Finklepearl operates a museum, not a development advocacy agency. Evidently he doesn't take the museum seriously. The items on display in the museum must be respected, not exploited for non-art use. In particular, the famous City model symbolizes all of the existing neighborhoods, and was perhaps the one instance in which all neighborhoods received equal treatment. Finklepearl has ruined that. His insensitivity to art and to the people of Willets Point is inexcusable, and he would be well advised to stop doing the bidding of developers who are lobbying him.

Meanwhile, the Willets Point people should use every available means to express their outrage at being obliterated from the City model which Finklepearl is responsible to maintain. Love to see the expression on Finklepearl's face when a couple of hundred Willets Point workers surround the museum, with news media in tow, and demand that the City model be immediately restored to its proper condition.

Finklepearl will rue the day that he allowed the museum to be exploited.

Anonymous said...

Who is The Coalition for Change? I can't find then anywhere.

Anonymous said...

Finklepearl operates a museum, not a development advocacy agency. Evidently he doesn't take the museum seriously.
_________________________________________________
Precisely! Throw the bum out!!!

Anonymous said...

Love to see the expression on Finklepearl's face when a couple of hundred Willets Point workers surround the museum, with news media in tow, and demand that the City model be immediately restored to its proper condition.

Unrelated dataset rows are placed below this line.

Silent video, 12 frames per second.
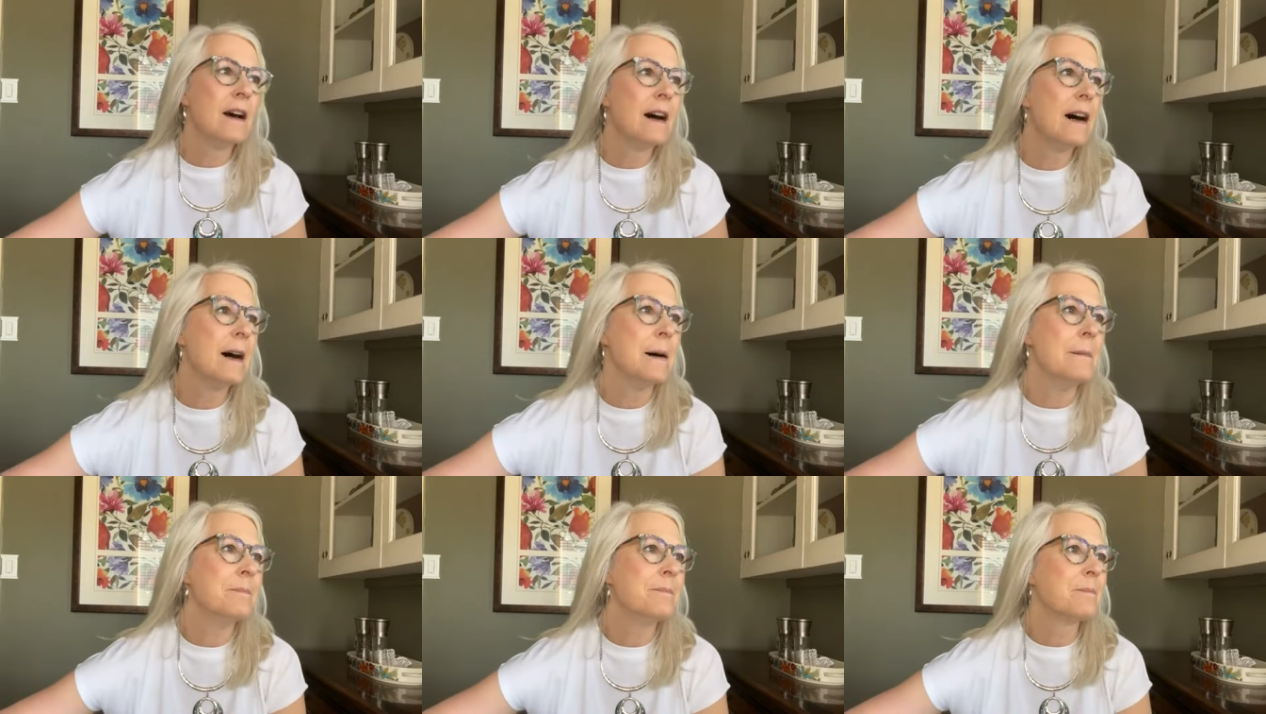
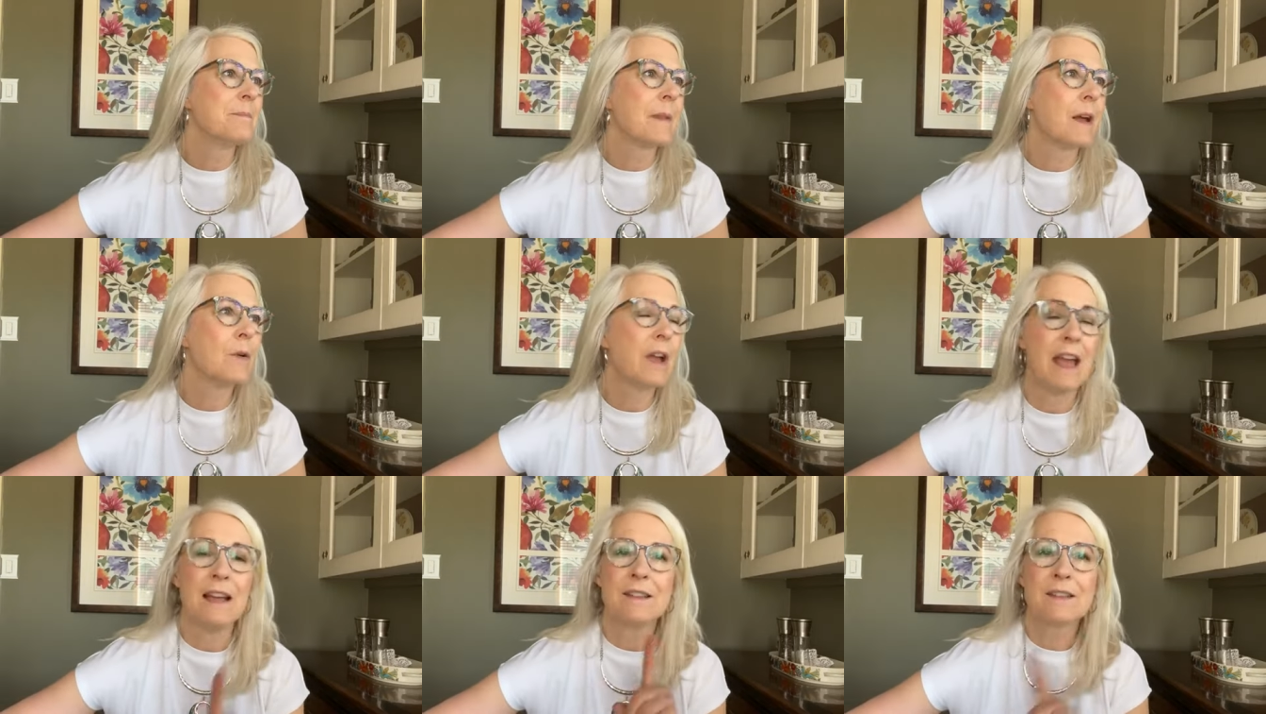Um,
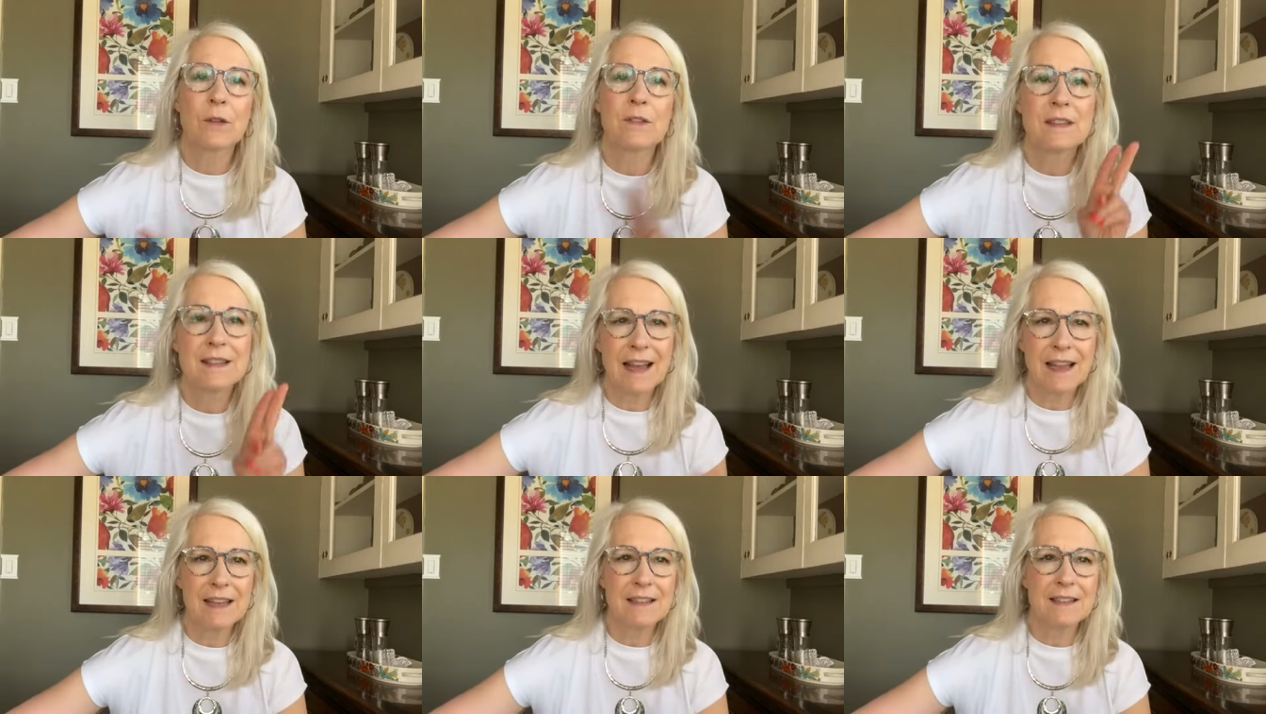okay, so the
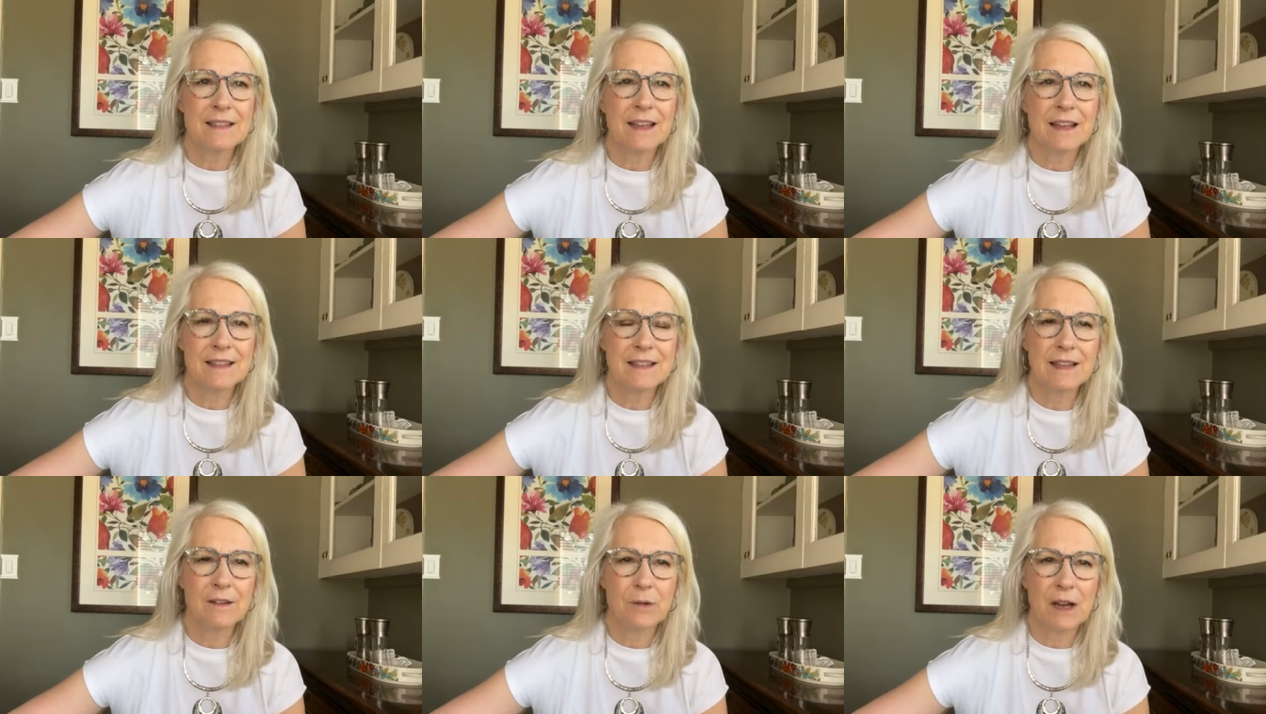second
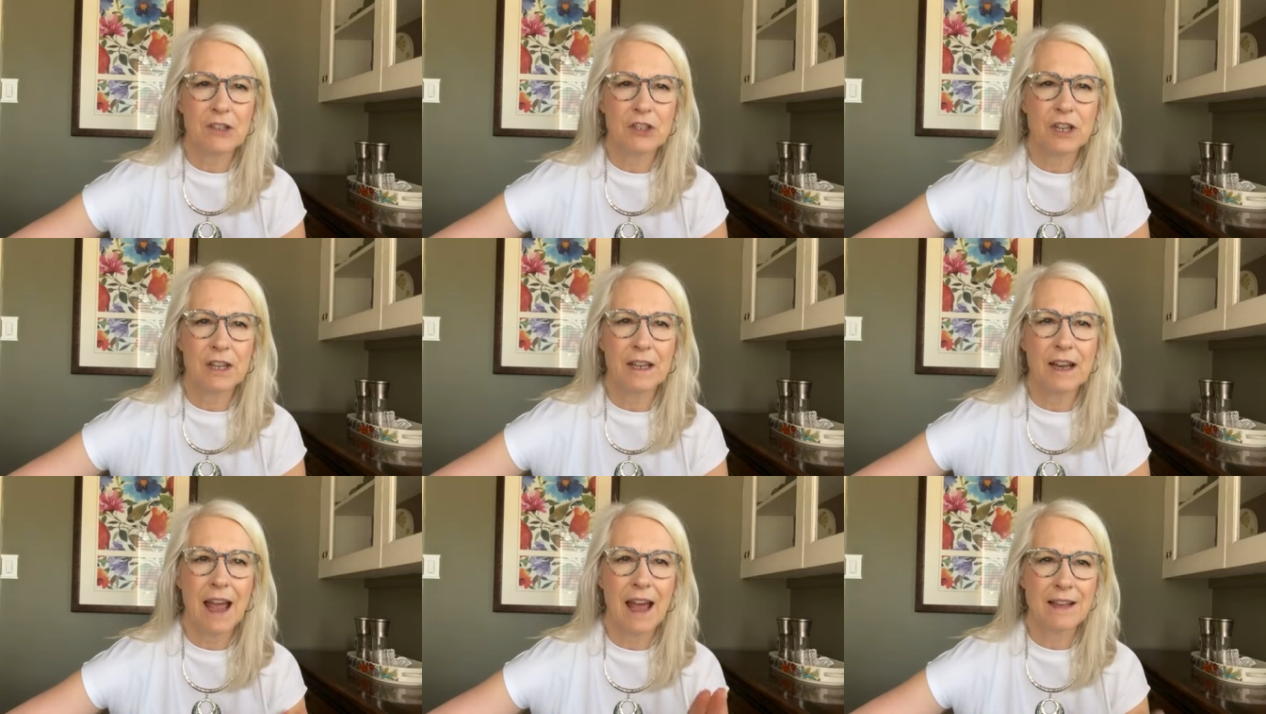
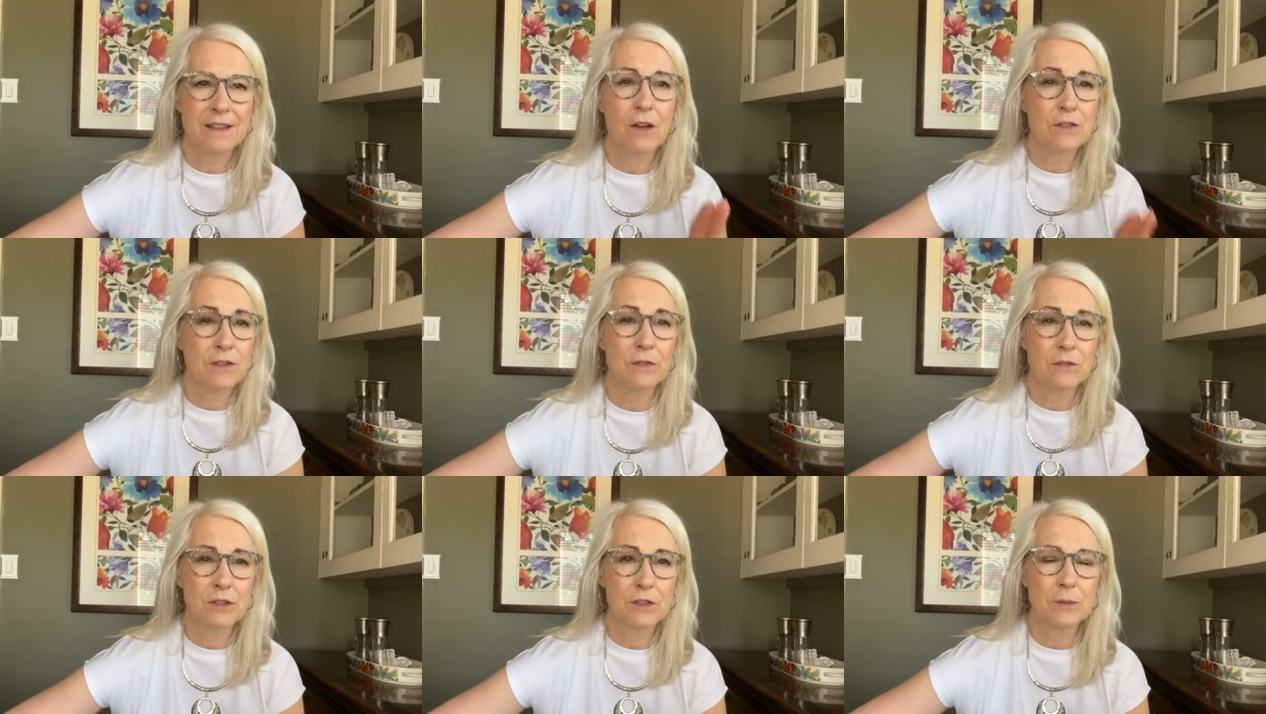consideration has also
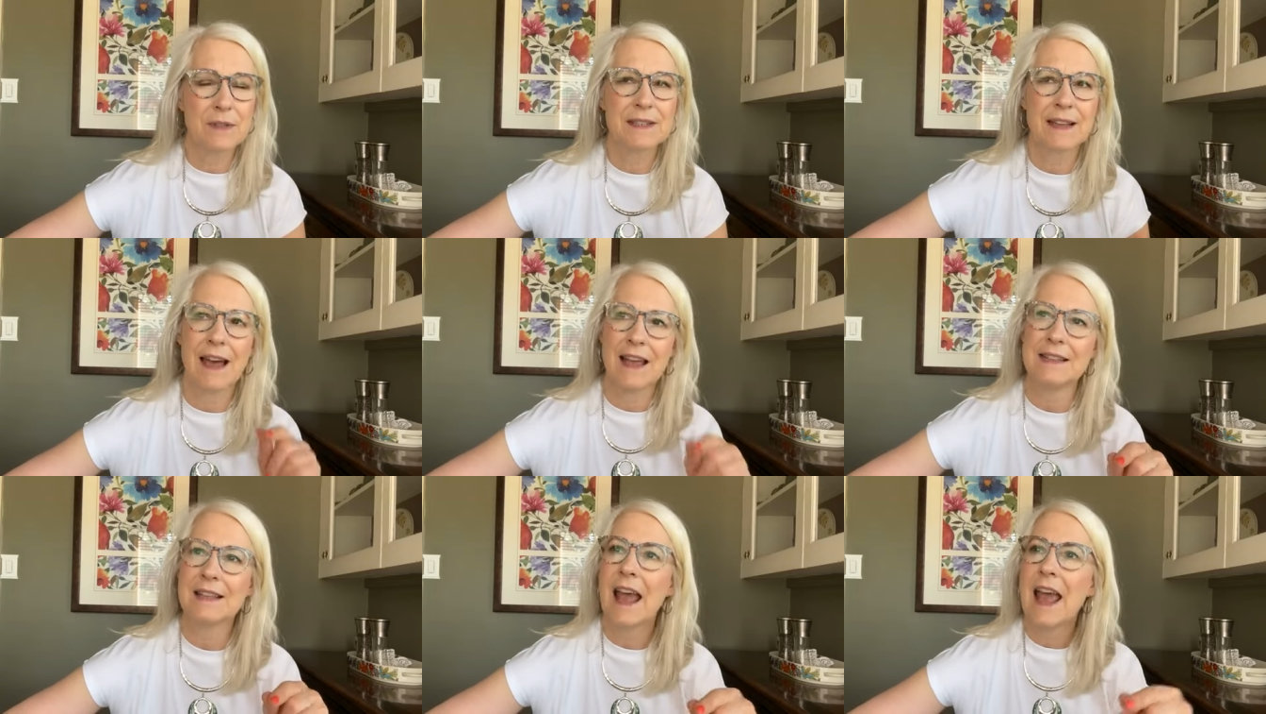to do with
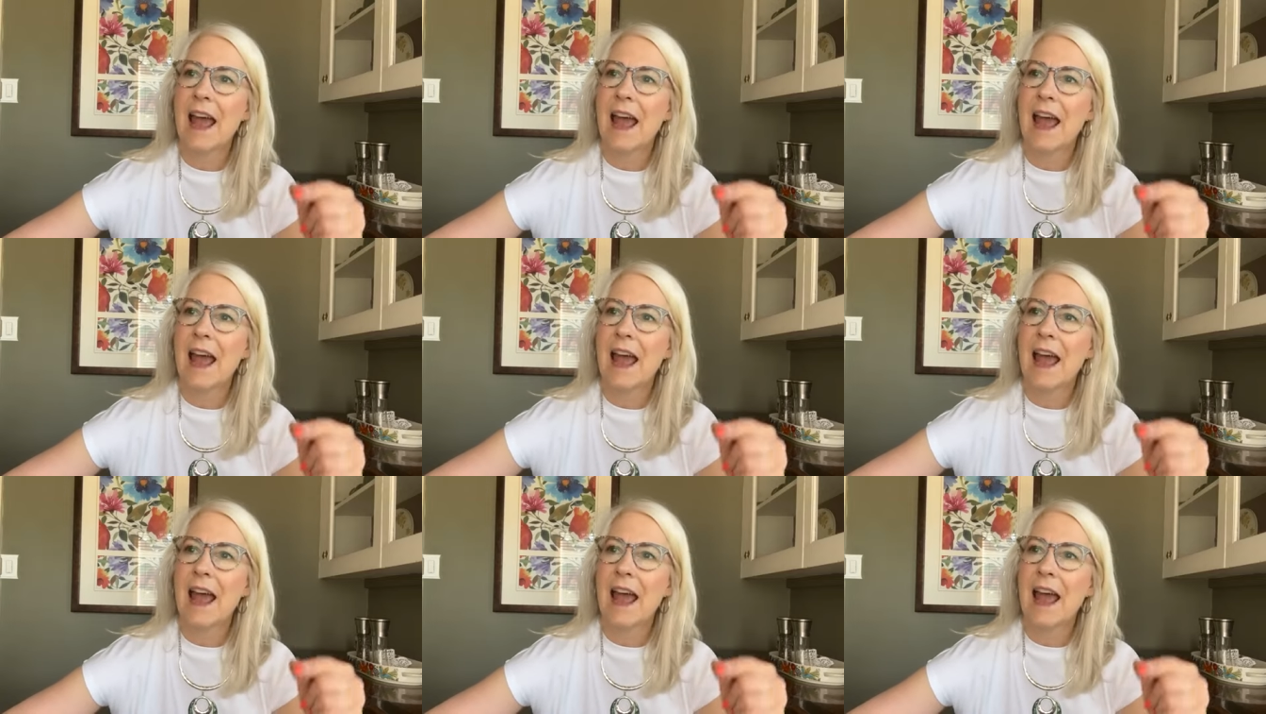size,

...........................................................................................
Just say when!

Jerry Rotondi said...

What do you expect in Queens---
high class culture?

Sadly, we've become a 4th rate borough that draws unimaginative and often incompetent people to run its institutions.

Then, they insist on defacing what little we have left to brag about---with politically motivated megalomaniac "visions" that benefit only its builders.

By stark contrast---Brooklyn beats us out by a mile---for they do not destroy their cultural icons.

Consider---The Brooklyn Museum versus The Queens Museum---which is the superior attraction?

As it is, I rarely patronize many Queens venues---being only 23 minutes from Manhattan's treasure trove of wonders---via the LIRR.

Our borough offers these high paying directorial patronage positions only to political sucklings as a reward for their years of service to the clubhouse.

Am I a snob?

Absolutely, but that's not my fault!

What does Queens have to offer me---as a tourist for example--- that I can't get better in "the city" (Manhattan)?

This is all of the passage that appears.